■ **Required work**
Locate the line that contains "[0:13.00-0:14.00]". Retype it and every line after it to the end of the records, exactly, but not the pictures.

[Material for this task]

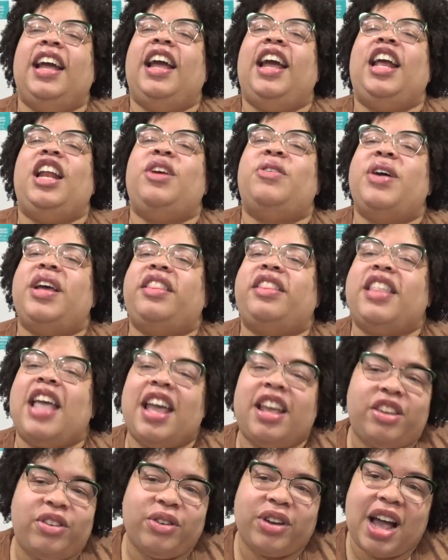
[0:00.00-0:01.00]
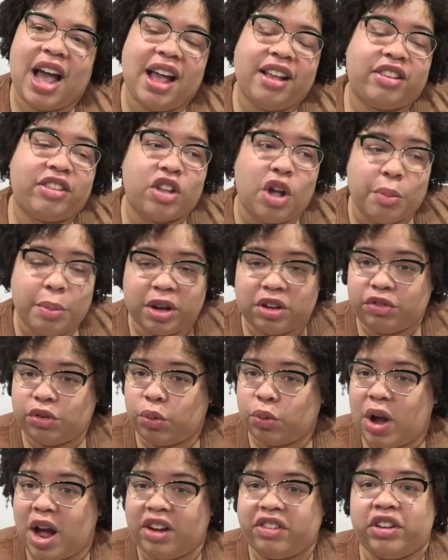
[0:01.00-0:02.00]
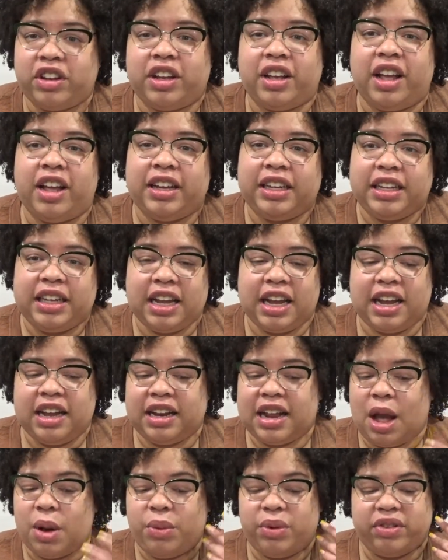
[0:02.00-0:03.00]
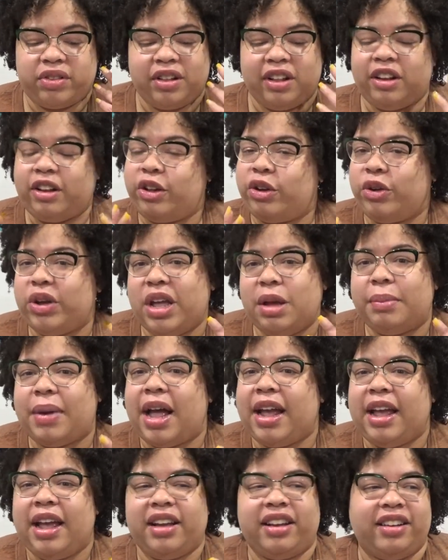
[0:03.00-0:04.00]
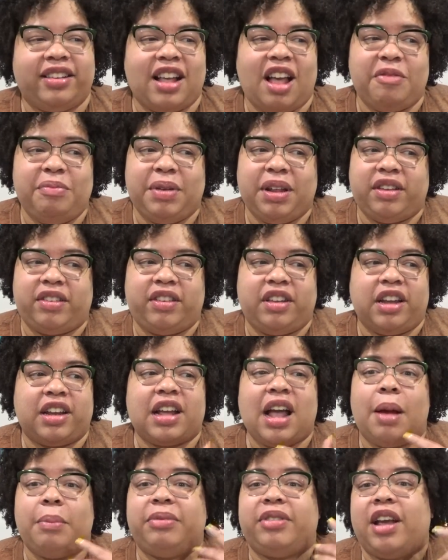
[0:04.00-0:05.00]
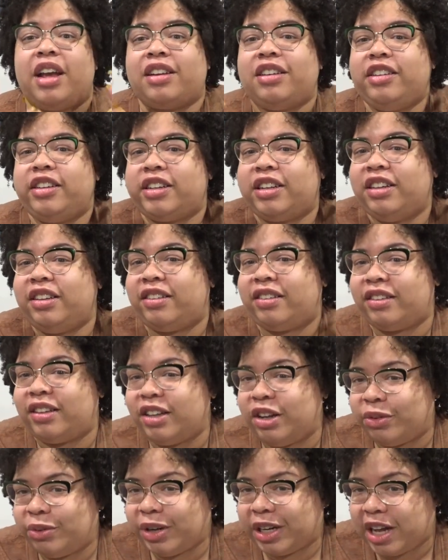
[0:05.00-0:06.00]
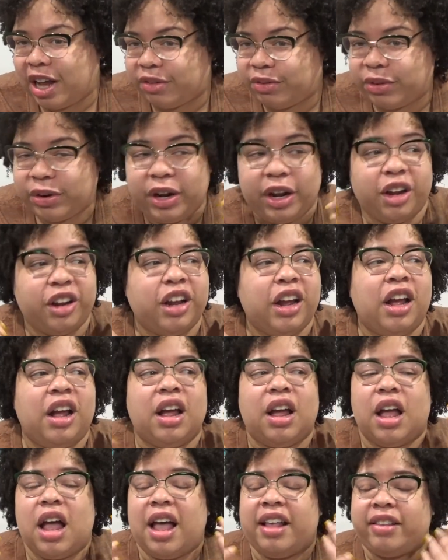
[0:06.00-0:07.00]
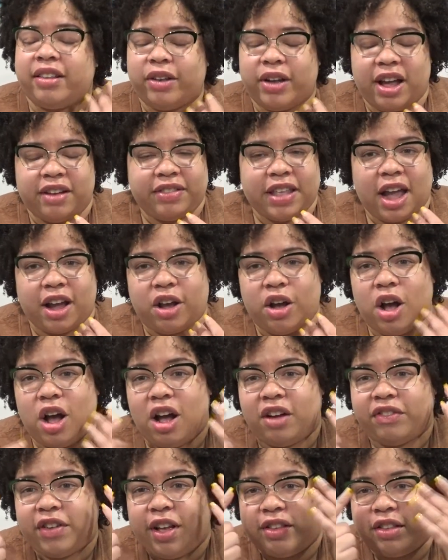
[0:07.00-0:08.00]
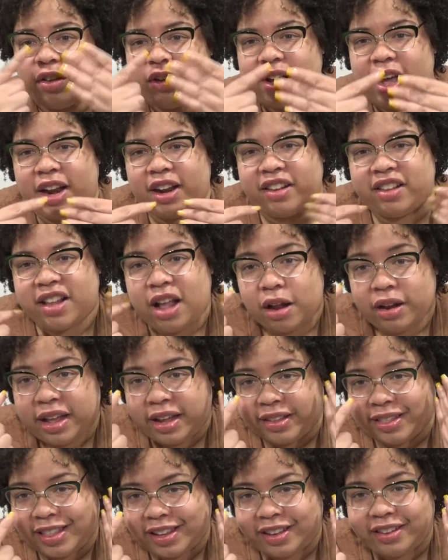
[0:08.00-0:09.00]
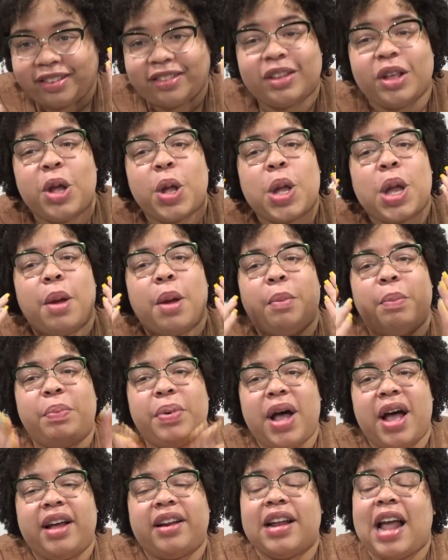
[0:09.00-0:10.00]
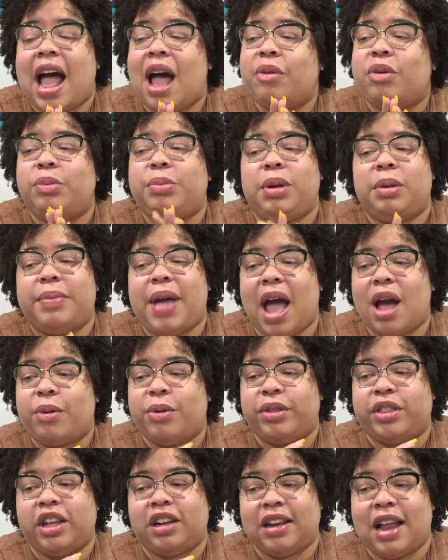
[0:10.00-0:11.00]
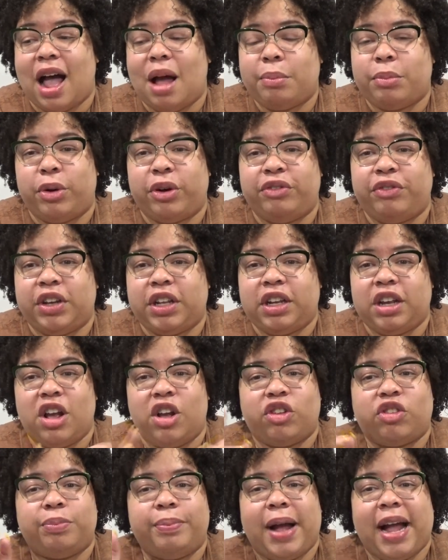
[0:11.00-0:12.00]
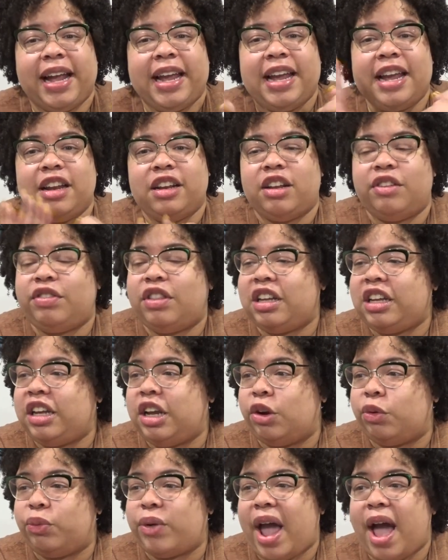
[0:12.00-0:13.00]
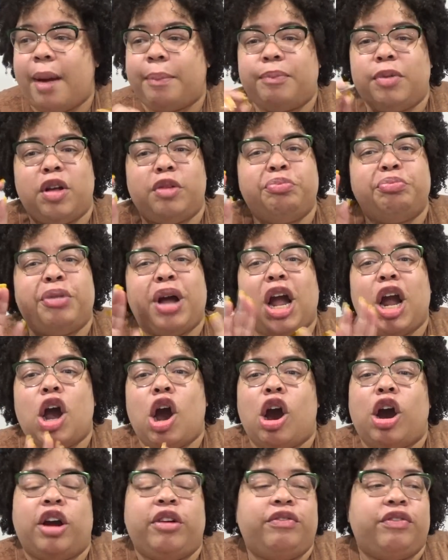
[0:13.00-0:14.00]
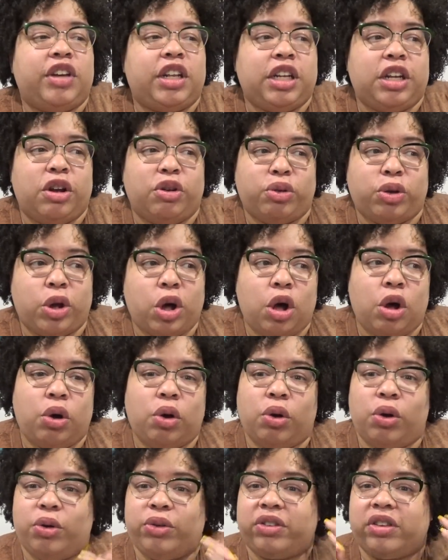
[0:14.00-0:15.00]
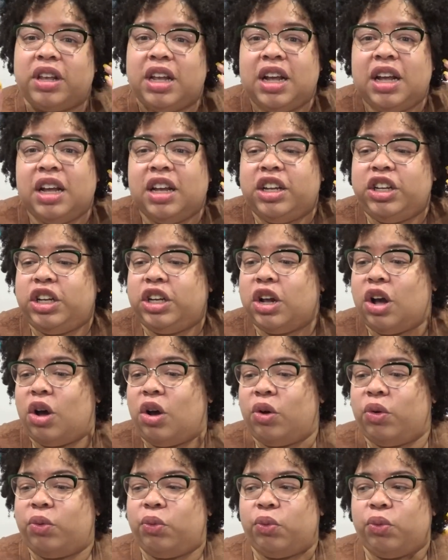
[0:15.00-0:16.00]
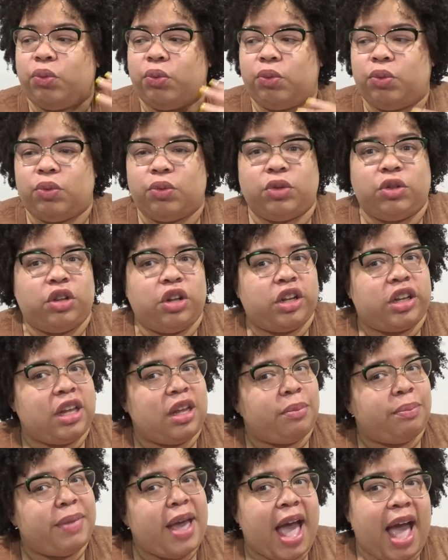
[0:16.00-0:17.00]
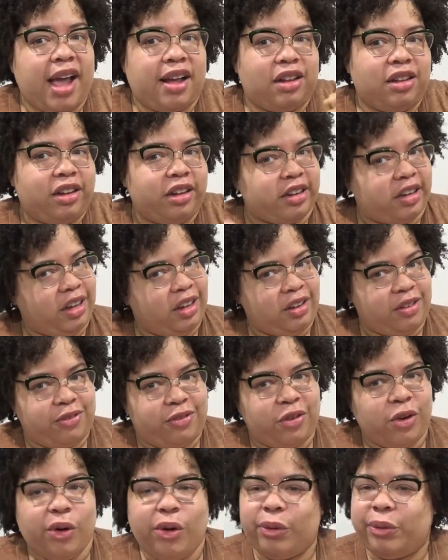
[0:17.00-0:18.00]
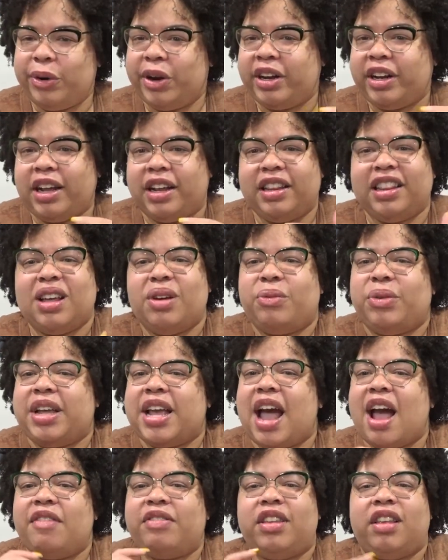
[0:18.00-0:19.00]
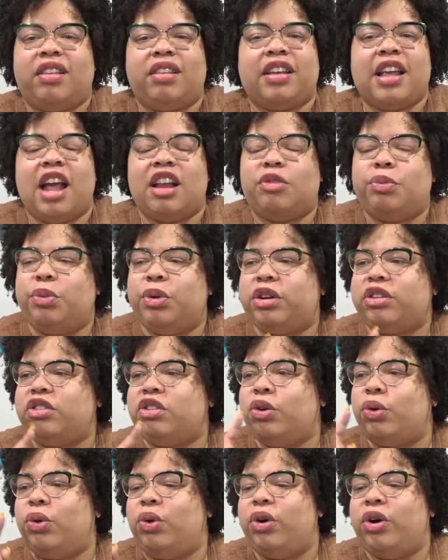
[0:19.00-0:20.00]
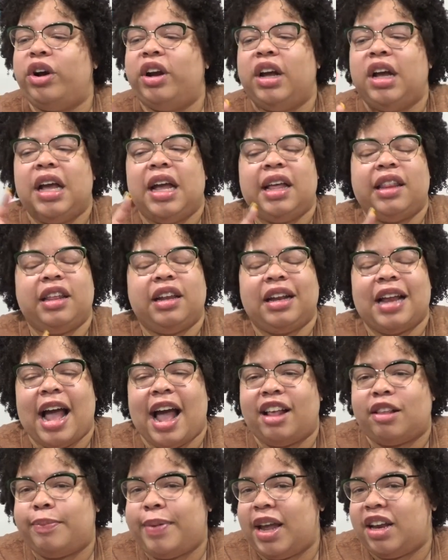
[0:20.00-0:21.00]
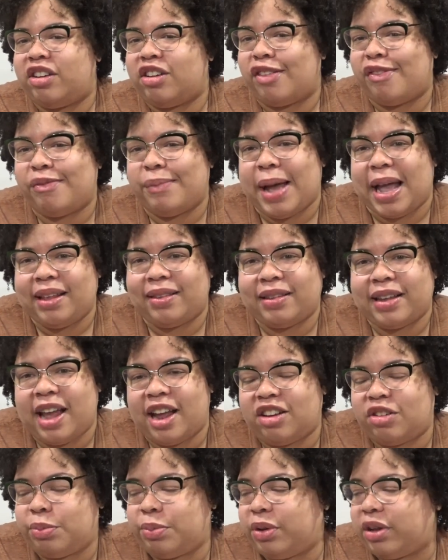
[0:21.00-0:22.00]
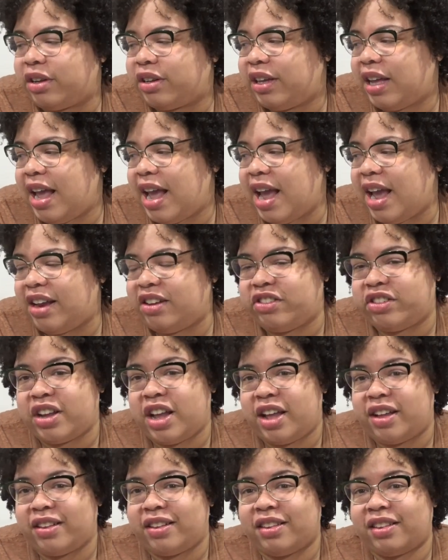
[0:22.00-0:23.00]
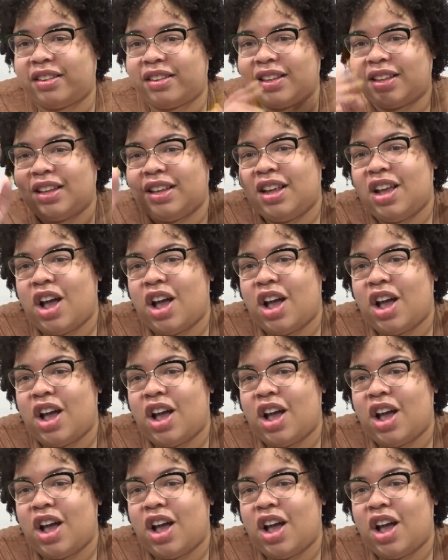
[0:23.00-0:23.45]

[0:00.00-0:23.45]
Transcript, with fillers: Anyway, thank you guys so much for watching again. I was a little M I A because I've been sick. I'm technically still recovering. I still have that cough. I still kind of sound like this, but I will be back with a lot more videos. My end of the year wrap up, my art video goals, you know, looking back, looking forward, and then we have the sketchbook tour, the last page of my sketchbook, and just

[/Material for this task]

■ **Response to the exercise**
[0:13.00-0:14.00]
[0:14.00-0:15.00]
[0:15.00-0:16.00]
[0:16.00-0:17.00]
[0:17.00-0:18.00]
[0:18.00-0:19.00]
[0:19.00-0:20.00]
[0:20.00-0:21.00]
[0:21.00-0:22.00]
[0:22.00-0:23.00]
[0:23.00-0:23.45]

[0:00.00-0:23.45]
Transcript, with fillers: Anyway, thank you guys so much for watching again. I was a little M I A because I've been sick. I'm technically still recovering. I still have that cough. I still kind of sound like this, but I will be back with a lot more videos. My end of the year wrap up, my art video goals, you know, looking back, looking forward, and then we have the sketchbook tour, the last page of my sketchbook, and just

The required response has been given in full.